IBM paid $11B for Confluent. 90% of enterprises adopt EDA. Kafka 4.0, Flink 2.0, and the Streamhouse vision are reshaping data infrastructure.
IBM paid $11 billion for Confluent. The deal closed on March 17, 2026. Not a database company. Not an AI startup. A company whose core product is Apache Kafka — a message broker. When a $180 billion enterprise pays that kind of money for streaming infrastructure, the question "should we use event-driven architecture?" is settled.
Over 90% of global enterprise organizations will have adopted at least some form of event-driven architecture by the end of 2026, according to Gartner. 72% already have. The remaining holdouts aren't debating whether to stream. They're figuring out how to unify streaming and batch into a single architecture — and that's a fundamentally different problem.
The numbers tell a clear story. 63% of organizations report improved scalability after adopting EDA. 52% see fewer production incidents with decoupled services.
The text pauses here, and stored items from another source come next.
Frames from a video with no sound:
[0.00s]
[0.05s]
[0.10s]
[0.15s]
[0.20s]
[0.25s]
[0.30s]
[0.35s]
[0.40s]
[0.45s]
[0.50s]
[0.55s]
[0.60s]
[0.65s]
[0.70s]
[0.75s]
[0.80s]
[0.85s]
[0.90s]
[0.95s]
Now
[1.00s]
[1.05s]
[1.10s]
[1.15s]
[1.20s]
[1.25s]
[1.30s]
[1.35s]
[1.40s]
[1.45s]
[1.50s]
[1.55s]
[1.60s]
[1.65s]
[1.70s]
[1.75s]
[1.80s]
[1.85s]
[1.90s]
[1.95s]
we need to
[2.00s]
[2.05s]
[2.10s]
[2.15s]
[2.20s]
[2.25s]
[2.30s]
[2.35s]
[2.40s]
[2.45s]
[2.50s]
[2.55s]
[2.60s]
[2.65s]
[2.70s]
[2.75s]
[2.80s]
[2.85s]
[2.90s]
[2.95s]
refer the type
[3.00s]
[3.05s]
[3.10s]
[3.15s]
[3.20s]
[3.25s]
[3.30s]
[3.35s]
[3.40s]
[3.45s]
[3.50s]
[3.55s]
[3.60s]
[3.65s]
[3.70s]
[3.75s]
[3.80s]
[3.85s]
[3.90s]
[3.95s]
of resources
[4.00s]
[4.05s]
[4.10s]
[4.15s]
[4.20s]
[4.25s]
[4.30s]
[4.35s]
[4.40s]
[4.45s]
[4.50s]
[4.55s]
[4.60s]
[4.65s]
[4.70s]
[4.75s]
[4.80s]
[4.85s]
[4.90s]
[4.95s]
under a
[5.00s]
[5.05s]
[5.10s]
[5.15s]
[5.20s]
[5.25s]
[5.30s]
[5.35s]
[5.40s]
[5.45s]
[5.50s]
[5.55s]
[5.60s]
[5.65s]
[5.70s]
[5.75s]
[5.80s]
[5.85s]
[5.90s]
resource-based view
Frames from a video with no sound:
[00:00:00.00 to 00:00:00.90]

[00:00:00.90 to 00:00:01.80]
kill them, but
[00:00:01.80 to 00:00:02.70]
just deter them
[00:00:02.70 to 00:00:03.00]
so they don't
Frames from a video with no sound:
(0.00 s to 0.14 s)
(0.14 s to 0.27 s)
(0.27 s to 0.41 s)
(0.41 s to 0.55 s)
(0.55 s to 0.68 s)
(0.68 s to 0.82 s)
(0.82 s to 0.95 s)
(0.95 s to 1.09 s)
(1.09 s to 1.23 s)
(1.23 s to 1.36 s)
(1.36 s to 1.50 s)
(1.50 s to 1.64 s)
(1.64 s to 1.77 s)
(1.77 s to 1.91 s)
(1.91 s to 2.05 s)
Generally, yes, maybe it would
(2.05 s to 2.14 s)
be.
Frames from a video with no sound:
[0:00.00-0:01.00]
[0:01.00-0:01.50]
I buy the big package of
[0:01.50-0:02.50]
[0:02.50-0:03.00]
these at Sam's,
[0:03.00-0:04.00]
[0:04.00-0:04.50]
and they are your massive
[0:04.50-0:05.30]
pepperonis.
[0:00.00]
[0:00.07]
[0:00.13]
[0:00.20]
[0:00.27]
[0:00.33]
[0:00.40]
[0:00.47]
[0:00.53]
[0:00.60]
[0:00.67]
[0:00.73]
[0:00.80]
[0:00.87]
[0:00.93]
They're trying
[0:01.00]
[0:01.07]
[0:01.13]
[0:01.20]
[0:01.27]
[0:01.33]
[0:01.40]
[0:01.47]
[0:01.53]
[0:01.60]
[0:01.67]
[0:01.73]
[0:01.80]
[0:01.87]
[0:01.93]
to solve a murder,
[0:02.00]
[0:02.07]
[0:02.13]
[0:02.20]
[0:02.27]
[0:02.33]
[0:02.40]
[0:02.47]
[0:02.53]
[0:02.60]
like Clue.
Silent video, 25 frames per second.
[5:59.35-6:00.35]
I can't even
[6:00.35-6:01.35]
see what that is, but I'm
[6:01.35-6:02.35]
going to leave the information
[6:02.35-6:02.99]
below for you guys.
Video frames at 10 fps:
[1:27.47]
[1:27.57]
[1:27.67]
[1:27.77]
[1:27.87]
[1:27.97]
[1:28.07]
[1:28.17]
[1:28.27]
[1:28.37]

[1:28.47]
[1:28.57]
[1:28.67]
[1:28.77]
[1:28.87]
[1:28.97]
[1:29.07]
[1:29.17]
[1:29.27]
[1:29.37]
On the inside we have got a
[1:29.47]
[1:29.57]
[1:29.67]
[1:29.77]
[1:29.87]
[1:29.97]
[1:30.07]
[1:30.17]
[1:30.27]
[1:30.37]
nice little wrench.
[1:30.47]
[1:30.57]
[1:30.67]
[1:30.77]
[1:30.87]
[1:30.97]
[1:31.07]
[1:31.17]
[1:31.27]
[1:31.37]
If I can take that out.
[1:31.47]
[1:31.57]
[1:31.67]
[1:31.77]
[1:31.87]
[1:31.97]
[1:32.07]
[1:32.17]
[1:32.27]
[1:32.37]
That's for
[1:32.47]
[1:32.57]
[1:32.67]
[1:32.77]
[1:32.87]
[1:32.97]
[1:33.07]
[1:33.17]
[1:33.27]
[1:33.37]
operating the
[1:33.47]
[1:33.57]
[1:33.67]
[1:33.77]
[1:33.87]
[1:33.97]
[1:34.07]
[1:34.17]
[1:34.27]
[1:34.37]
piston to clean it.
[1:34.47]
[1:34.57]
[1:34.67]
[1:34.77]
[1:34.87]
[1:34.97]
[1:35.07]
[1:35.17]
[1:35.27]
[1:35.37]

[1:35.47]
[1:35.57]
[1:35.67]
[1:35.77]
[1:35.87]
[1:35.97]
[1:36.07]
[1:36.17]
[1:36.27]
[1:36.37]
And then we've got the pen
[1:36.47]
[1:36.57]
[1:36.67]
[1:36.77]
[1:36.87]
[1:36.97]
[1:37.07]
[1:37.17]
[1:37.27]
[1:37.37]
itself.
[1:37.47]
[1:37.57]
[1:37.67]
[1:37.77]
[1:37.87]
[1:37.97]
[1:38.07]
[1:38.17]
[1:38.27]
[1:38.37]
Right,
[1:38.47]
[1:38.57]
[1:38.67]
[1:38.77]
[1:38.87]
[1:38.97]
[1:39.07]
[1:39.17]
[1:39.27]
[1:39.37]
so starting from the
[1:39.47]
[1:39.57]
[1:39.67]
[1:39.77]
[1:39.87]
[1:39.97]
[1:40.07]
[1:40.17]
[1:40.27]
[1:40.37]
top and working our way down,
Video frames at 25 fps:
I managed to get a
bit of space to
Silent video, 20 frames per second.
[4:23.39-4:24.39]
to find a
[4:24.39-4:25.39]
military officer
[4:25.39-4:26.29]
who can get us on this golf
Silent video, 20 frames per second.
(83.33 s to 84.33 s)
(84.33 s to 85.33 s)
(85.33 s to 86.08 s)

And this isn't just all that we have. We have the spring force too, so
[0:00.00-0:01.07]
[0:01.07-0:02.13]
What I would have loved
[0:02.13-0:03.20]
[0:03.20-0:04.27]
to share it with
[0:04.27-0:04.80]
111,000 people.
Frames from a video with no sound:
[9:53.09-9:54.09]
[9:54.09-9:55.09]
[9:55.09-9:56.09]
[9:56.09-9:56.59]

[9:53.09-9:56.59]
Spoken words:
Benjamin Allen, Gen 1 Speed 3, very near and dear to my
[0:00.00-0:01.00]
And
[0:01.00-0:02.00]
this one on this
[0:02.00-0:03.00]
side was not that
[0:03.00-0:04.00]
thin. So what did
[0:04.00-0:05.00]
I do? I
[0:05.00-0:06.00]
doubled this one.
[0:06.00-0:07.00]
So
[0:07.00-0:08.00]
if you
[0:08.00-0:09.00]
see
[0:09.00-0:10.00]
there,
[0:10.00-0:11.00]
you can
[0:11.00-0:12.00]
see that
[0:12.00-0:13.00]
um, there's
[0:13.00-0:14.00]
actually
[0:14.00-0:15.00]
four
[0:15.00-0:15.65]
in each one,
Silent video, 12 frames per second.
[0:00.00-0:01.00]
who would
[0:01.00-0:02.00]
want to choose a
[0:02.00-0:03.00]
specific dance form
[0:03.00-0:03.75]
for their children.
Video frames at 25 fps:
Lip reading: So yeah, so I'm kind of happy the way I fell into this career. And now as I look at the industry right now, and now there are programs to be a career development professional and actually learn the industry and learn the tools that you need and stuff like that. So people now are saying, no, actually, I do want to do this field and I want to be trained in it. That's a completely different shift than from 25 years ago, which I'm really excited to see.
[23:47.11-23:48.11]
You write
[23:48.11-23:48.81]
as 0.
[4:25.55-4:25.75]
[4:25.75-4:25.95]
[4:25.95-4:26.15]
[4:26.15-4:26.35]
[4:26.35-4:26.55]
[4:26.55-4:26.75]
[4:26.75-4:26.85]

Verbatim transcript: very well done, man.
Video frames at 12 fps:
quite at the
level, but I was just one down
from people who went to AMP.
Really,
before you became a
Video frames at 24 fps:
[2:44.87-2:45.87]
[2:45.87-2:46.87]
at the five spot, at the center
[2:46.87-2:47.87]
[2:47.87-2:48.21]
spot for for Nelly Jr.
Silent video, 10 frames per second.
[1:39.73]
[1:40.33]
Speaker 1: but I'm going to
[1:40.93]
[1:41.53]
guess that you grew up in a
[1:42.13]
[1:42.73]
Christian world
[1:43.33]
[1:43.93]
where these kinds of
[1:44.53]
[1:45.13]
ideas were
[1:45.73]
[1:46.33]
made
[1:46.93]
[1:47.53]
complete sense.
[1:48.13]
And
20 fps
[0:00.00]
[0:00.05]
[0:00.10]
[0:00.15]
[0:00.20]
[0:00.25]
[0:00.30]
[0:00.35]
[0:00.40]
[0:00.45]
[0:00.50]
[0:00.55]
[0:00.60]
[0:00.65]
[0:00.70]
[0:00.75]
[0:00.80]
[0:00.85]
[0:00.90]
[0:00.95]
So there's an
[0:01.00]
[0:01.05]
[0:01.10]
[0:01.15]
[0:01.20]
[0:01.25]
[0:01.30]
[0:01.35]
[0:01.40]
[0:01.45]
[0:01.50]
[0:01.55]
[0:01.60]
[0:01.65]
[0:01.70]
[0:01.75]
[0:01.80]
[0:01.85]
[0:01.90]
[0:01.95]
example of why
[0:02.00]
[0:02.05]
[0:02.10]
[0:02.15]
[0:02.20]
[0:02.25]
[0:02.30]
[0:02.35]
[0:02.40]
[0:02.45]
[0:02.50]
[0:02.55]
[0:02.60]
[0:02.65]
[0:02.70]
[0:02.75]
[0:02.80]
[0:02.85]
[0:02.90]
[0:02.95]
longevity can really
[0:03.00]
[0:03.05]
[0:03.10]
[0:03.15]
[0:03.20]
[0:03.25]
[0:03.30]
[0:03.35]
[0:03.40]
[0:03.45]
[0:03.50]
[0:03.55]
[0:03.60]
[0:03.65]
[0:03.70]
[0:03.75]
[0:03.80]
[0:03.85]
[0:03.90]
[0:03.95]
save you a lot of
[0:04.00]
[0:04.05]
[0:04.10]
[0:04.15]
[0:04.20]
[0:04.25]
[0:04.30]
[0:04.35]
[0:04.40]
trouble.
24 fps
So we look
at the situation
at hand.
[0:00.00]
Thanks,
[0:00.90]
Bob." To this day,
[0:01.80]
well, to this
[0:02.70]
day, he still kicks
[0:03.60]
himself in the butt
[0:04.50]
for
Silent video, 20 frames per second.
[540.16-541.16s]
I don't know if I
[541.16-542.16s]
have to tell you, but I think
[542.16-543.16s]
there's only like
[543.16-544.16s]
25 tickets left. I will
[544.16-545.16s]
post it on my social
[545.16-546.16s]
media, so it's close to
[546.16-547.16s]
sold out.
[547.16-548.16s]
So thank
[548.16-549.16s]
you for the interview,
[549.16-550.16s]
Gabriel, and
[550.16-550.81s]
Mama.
EDA response times are 19.18% faster than API-driven architectures, with 34.40% lower error rates.
But the real signal isn't in survey data. It's in what companies are actually building:
These aren't experimental deployments. This is the production backbone of the internet's biggest companies.
Citi Bank scaled from thousands to over 8 million records in 18 months on their EDA platform. Wix runs 1,500 microservices on event streaming, having gradually migrated from request-reply to EDA over several years. Even XPENG Motors shifted to event-driven data pipelines, reducing streaming costs by over 50%.
The pattern spans fintech, e-commerce, automotive, and entertainment. EDA isn't a startup trend. It's enterprise infrastructure.
Apache Kafka 4.0, released March 2025, finally removed ZooKeeper entirely. KRaft is the default consensus mechanism. This matters more than it sounds.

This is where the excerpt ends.